ADDITIONAL HIGHLIGHTS OF THE TAX RELIEF, UNEMPLOYMENT INSURANCE REAUTHORIZATION, AND JOB CREATION ACT OF 2010
The recently enacted "Tax Relief, Unemployment Insurance Reauthorization, and Job Creation Act of 2010" is a sweeping tax package that includes, among many other items, an extension of the Bush-era tax cuts for two years, estate tax relief, a two-year "patch" of the alternative minimum tax (AMT), a two-percentage-point cut in employee-paid payroll taxes and in self-employment tax for 2011, new incentives to invest in machinery and equipment, and a host of retroactively resuscitated and extended tax breaks for individuals and businesses. Here's a look at the key elements of the package:
- The current, favorable income tax rates will be retained for two years (2011 and 2012), with a top tax of 35% on ordinary income and 15% on qualified dividends and long-term capital gains.
- Employees and self-employed workers get a reduction of two percentage points in Social Security tax in 2011, bringing the rate down from 6.2% to 4.2% for employees, and from 12.4% to 10.4% for the self-employed.
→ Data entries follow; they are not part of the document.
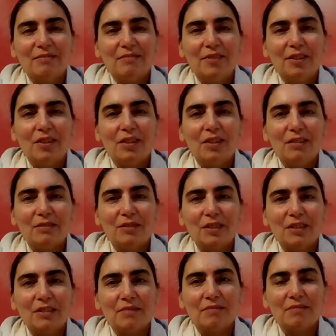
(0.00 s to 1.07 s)

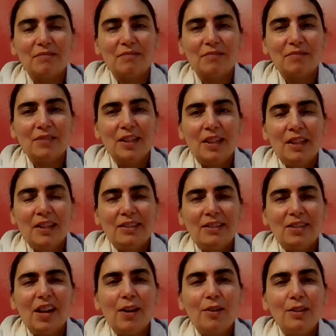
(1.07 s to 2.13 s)
Beautiful.
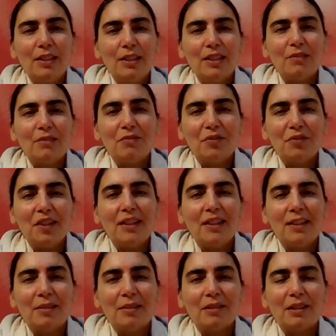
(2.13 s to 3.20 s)
So how did it
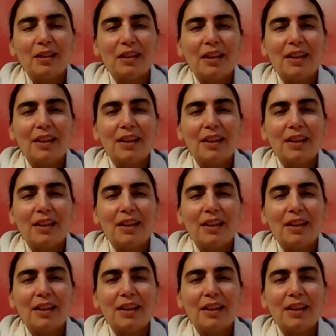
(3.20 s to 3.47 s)
feel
- A two-year AMT "patch" for 2010 and 2011 provides a modest increase in AMT exemption amounts and allows personal nonrefundable credits to offset AMT as well as regular tax.
- Key tax credits for working families that were enacted or expanded in the American Recovery and Reinvestment Act of 2009 are retained. For example, the new law extends for two years (a) the $1,000 child tax credit (and maintains its expanded refundability), and (b) the American Opportunity tax credit for higher education, and its partial refundability.
- Two crackdowns on deductions for higher-income people have been deferred. For 2011 and 2012, higher-income individuals will not face a reduction in their itemized deductions or a phaseout of personal exemptions.
- Businesses can write off 100% of their new equipment and machinery purchases in the placed-in-service year, effective for property placed in service after September 8, 2010 and through December 31, 2011. For property placed in service in 2012, the new law provides for 50% additional first-year depreciation.
- Many of the popular tax breaks that went off the books at the end of 2009 have been retroactively reinstated for 2010 and extended through the end of 2011. Among many others, the retroactively reinstated and extended individual and business provisions include the election to take an itemized deduction for state and local general sales taxes instead of the itemized deduction for state and local income taxes; the $250 above-the-line deduction for certain expenses of elementary and secondary school teachers; and the research credit. The credit for making energy-saving improvements for a home has been extended for one year, through 2011, but much tougher rules apply after 2010.
- After a one-year hiatus, the estate tax will be reinstated for 2011 and 2012, with a top rate of 35% and a step-up in basis. The exemption amount will be $5 million per individual in 2011 and will be indexed to inflation in following years. Estates of people who died in 2010 can choose to follow either 2010's or 2011's rules.
- For gifts made after December 31, 2010, the gift tax and estate tax are now reunified and an overall $5 million exemption applies. The increase in the gift tax exemption also applies to generation skipping transfers. Therefore, individuals may now make gifts of up to $5 million dollars in a lifetime without paying either gift or generation skipping transfer tax.
- Any estate exemption that remains unused as of the death of a spouse who dies after December 31, 2010 and before January 1, 2013 will now be available for use by the surviving spouse in addition to his or her own $5 million exemption for taxable transfers made during life or at death. This the so called "portability provision."